The excerpt: It would appear that appeals to sweet reason, or even to self-interest, will produce limited results. Maybe it’s enough to drive Trump and his enablers from office, but the longer he’s there, Americans addicted to the chaos he embodies will want more.
From “Open Borders Must Be Part of Any Response to the Climate Crisis,” by Ben Ehrenreich in The Nation.
The context, from the author: This is just the beginning—of the climate crisis, and the political unravelings that will continue to accompany it. And so, it is time to shout, and loudly, that the freedom of all the earth’s people to move across borders must be at the center of any response to the climate crisis. Unless we do, racism and fear — hidden as always in the guise of “security” — will give way to fascism and war before the tides get a chance to drown us.
The excerpt: The metaphor misleads. There’s no lifeboat, just a getaway car, and if you think you’re riding in it, you’re probably wrong. If we are to survive as a species, we must know that no boat can save us except the one we build together. Oil fracked in North Dakota melts glaciers in Greenland and Nepal.

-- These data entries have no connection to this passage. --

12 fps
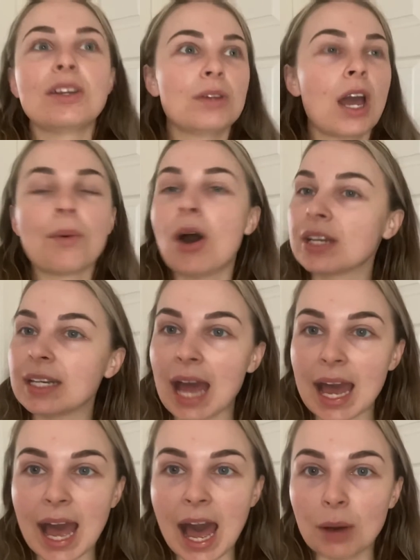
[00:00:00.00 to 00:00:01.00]
don't know, on a
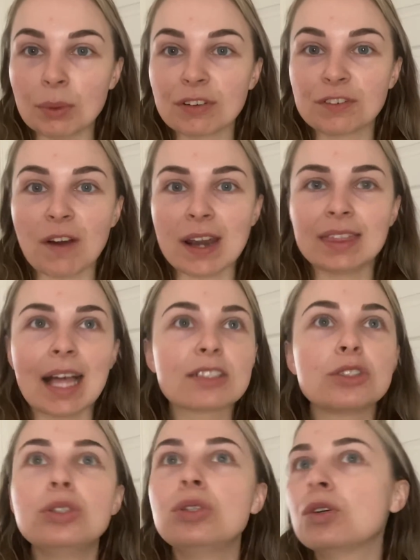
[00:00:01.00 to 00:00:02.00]
night out with a friend that's
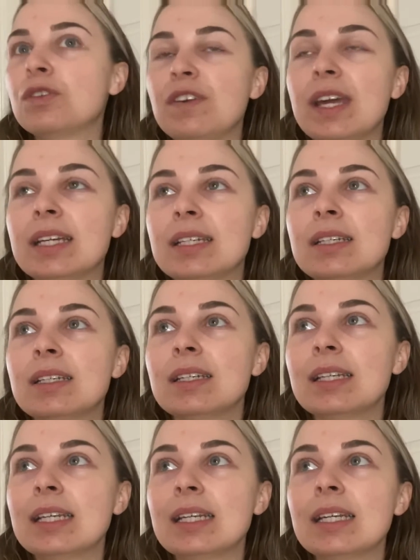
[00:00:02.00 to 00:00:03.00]
nothing
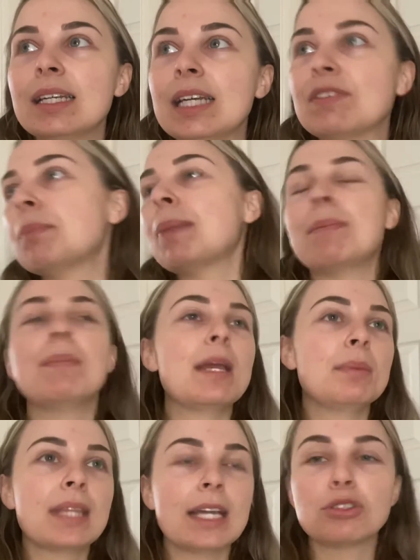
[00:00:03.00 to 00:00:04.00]
even bad.
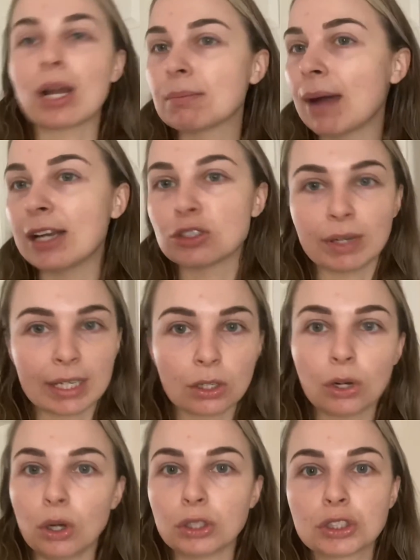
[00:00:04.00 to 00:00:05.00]
Maybe they drank my
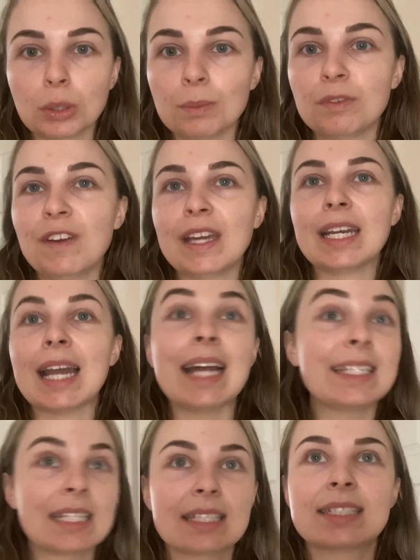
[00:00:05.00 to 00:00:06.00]
drink or something and I
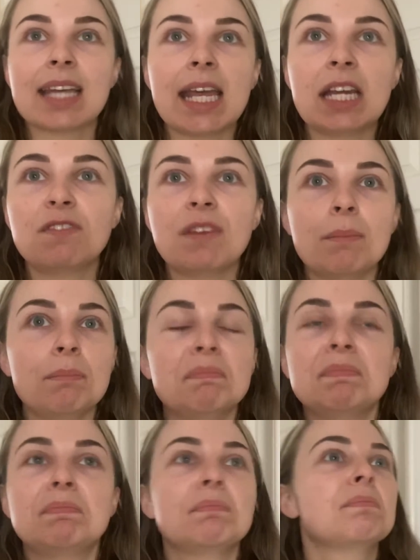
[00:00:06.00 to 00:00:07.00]
didn't say anything
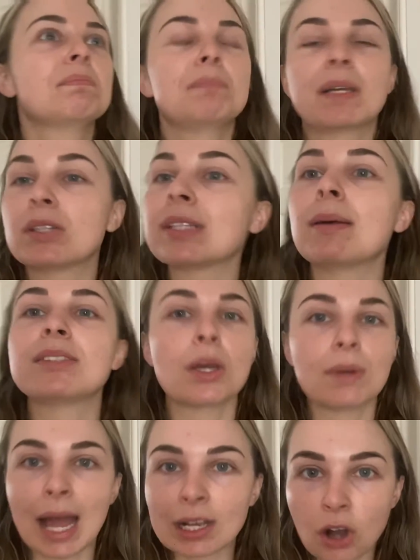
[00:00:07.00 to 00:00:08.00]
because I
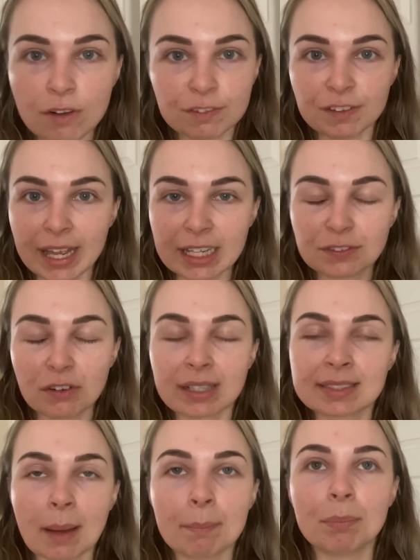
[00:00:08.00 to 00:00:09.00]
don't like conflict, for
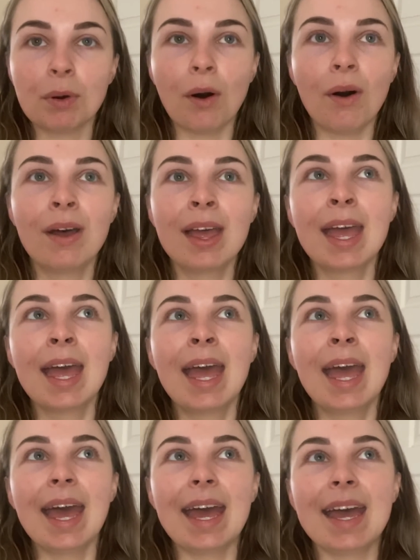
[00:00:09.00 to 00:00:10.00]
example.
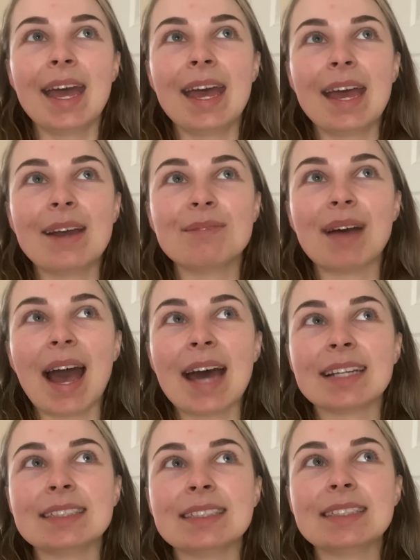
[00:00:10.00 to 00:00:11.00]

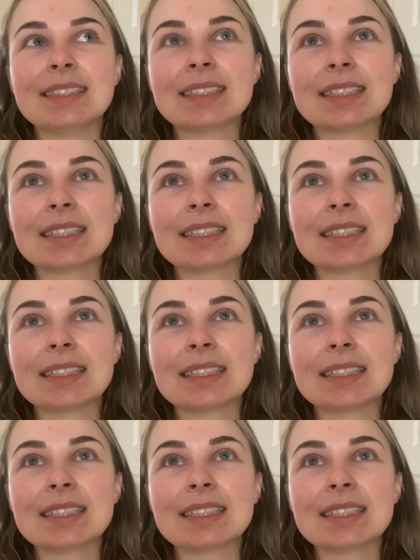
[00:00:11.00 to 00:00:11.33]
And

Jungle cleared in Indonesia brings drought to Washington and Guatemala, fires to Greece and California, and storms that spread death from Honduras to the Florida Panhandle. Solidarity across all geopolitical boundaries — with one another and against the tiny segment of the planet’s population that is profiting off our demise — is our only hope. Borders can offer no “security,” only a plan for murder-suicide, a delusion that gets more deadly with each passing day.
From “Democrats Need to Decide Whether They Care About Muslim Voters,” by Nick Martin in the New Republic.

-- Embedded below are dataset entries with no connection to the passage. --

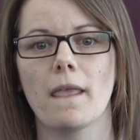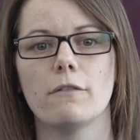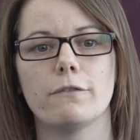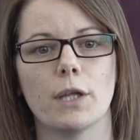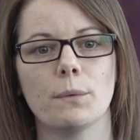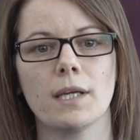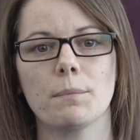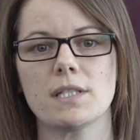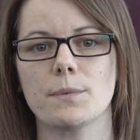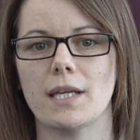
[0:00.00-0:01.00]
flowing
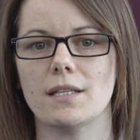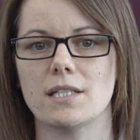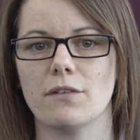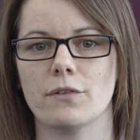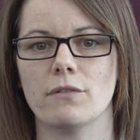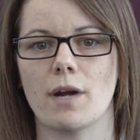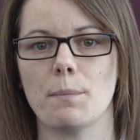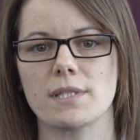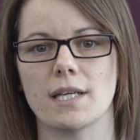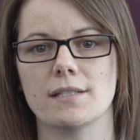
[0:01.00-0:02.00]
between different
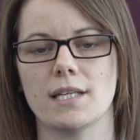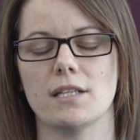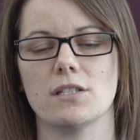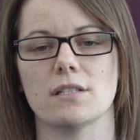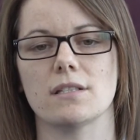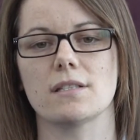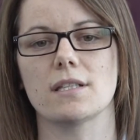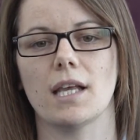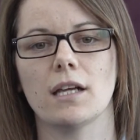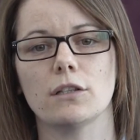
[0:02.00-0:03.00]
representations,
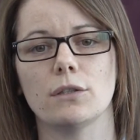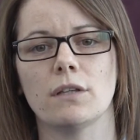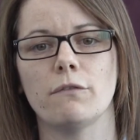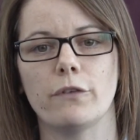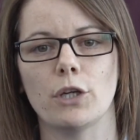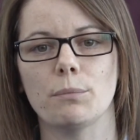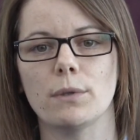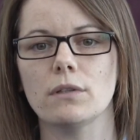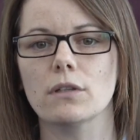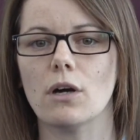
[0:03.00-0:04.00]
including
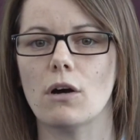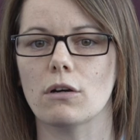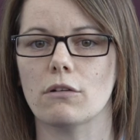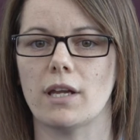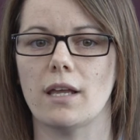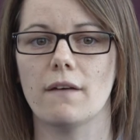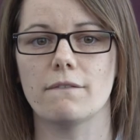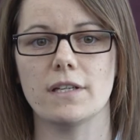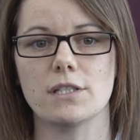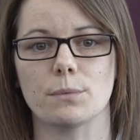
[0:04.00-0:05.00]
verbal, concrete,
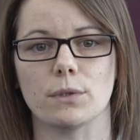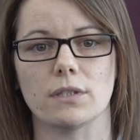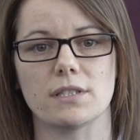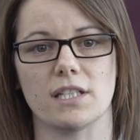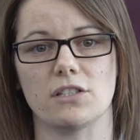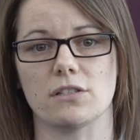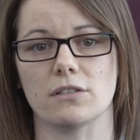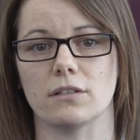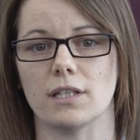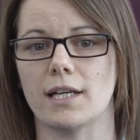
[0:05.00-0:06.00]
visual,
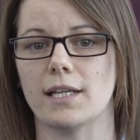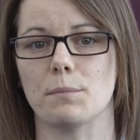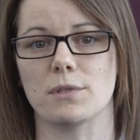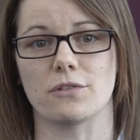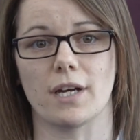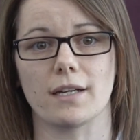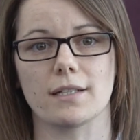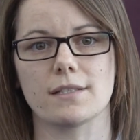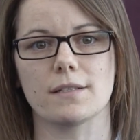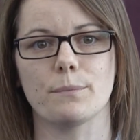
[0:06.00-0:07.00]
digital, and
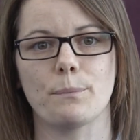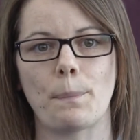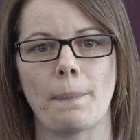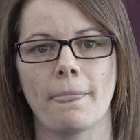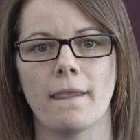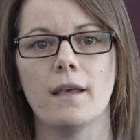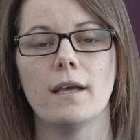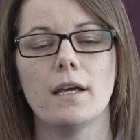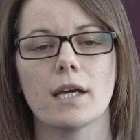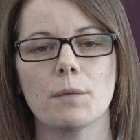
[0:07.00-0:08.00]
abstract.
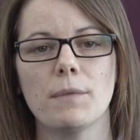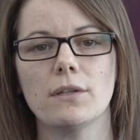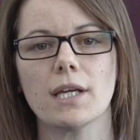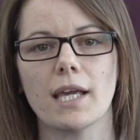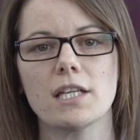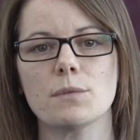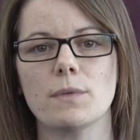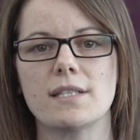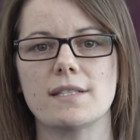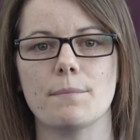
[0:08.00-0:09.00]
Communication
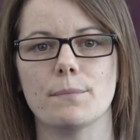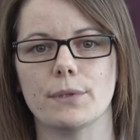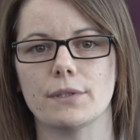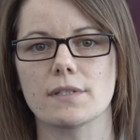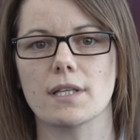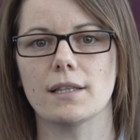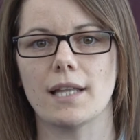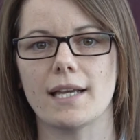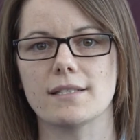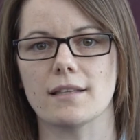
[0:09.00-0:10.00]
with symbols
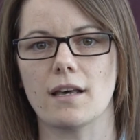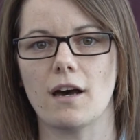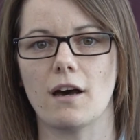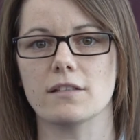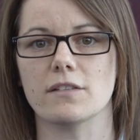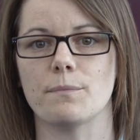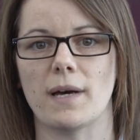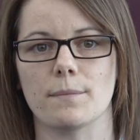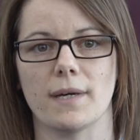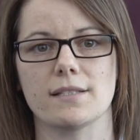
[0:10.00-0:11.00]
lies at the heart of
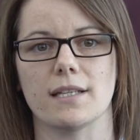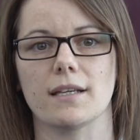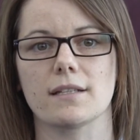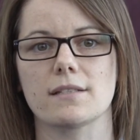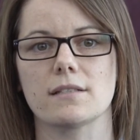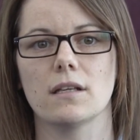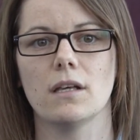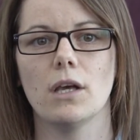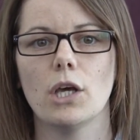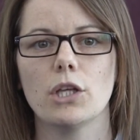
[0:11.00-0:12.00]
mathematics.
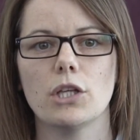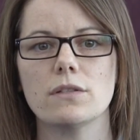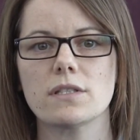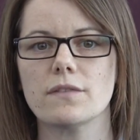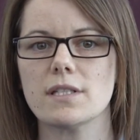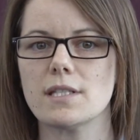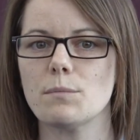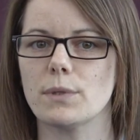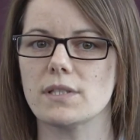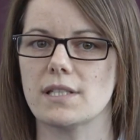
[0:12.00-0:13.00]
Use of the
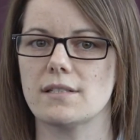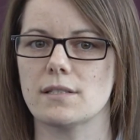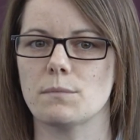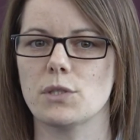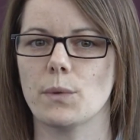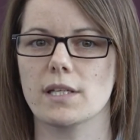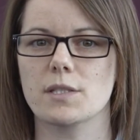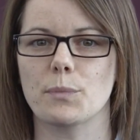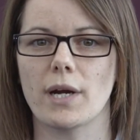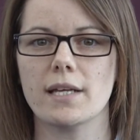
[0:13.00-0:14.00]
symbol system to
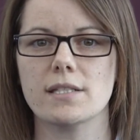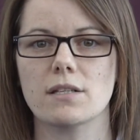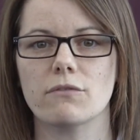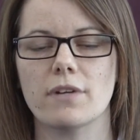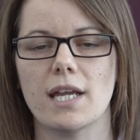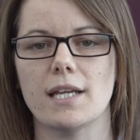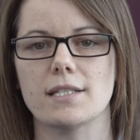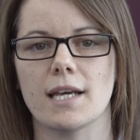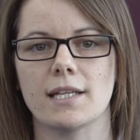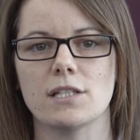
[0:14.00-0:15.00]
express, read,
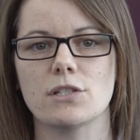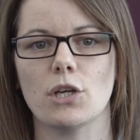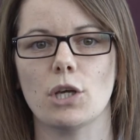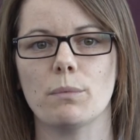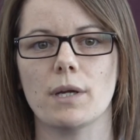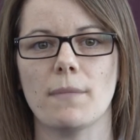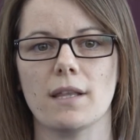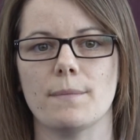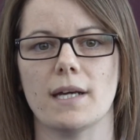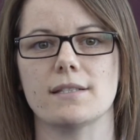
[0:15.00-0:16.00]
and interpret
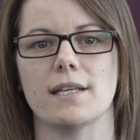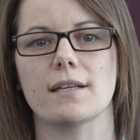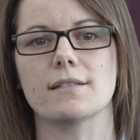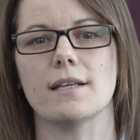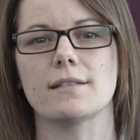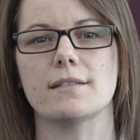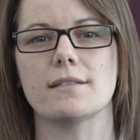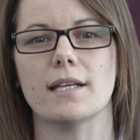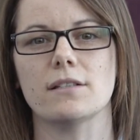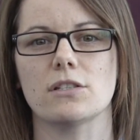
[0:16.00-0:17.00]
mathematics is
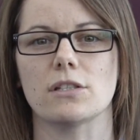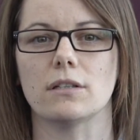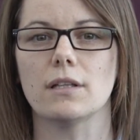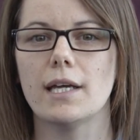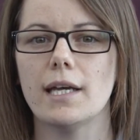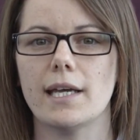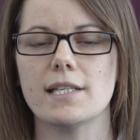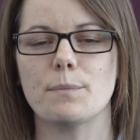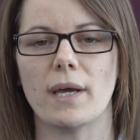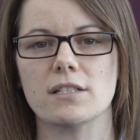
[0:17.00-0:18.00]
essential,
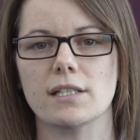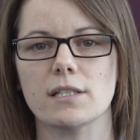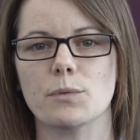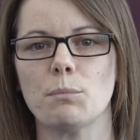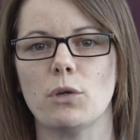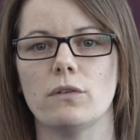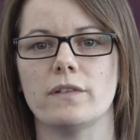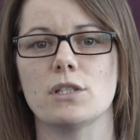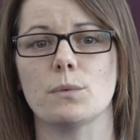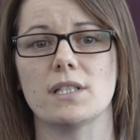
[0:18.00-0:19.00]
especially as we move
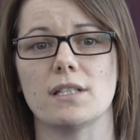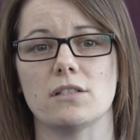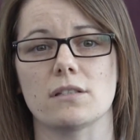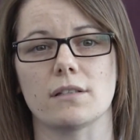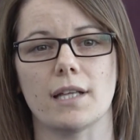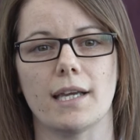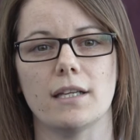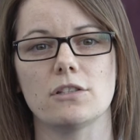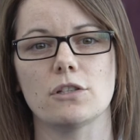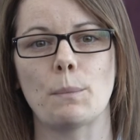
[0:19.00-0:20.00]
into a digital
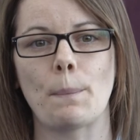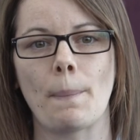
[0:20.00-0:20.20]
age.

The context, from the author: Candidates have been cautious when it comes to openly courting American Muslim voters. Such hollow politics hail from an earlier era, and may cost them dearly.

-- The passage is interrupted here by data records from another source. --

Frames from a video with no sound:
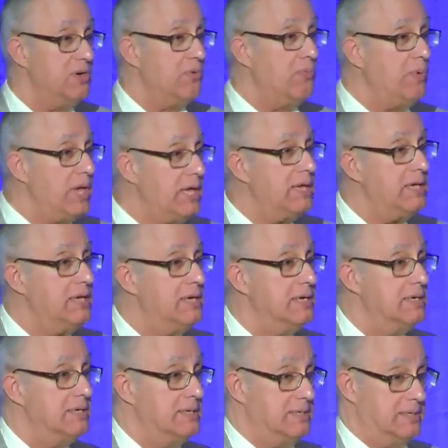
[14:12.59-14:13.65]
We
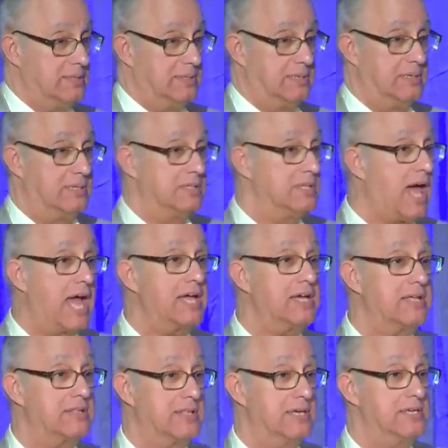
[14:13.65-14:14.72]
like
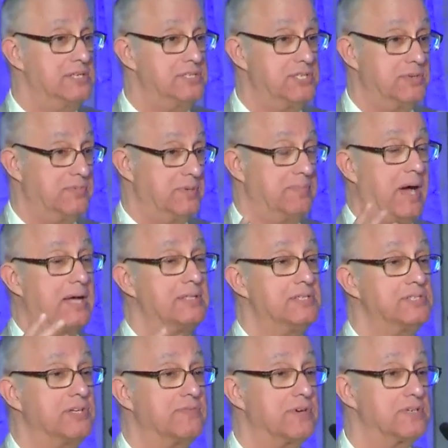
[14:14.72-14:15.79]
things that remind
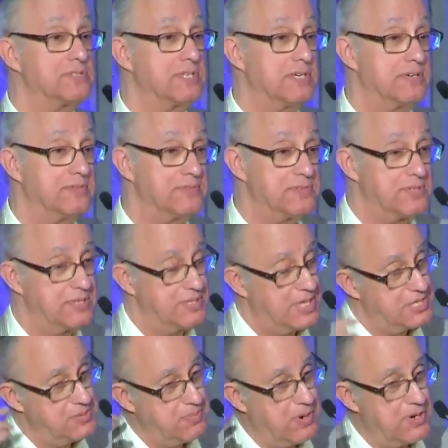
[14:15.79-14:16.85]
us of ourselves.
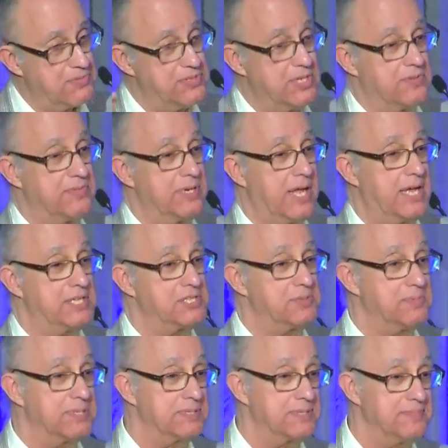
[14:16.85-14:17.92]
That's part of self enhancement.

The excerpt: The problem for American Muslims isn’t one of being able to assert themselves in the nation’s political system. They’ve successfully accomplished that without the establishment’s help and will continue to do so. The issue arises in trying to convince those at the Democratic National Committee to relax into the new era, even if only fractionally, and give their communities not just lip service, but actual consideration.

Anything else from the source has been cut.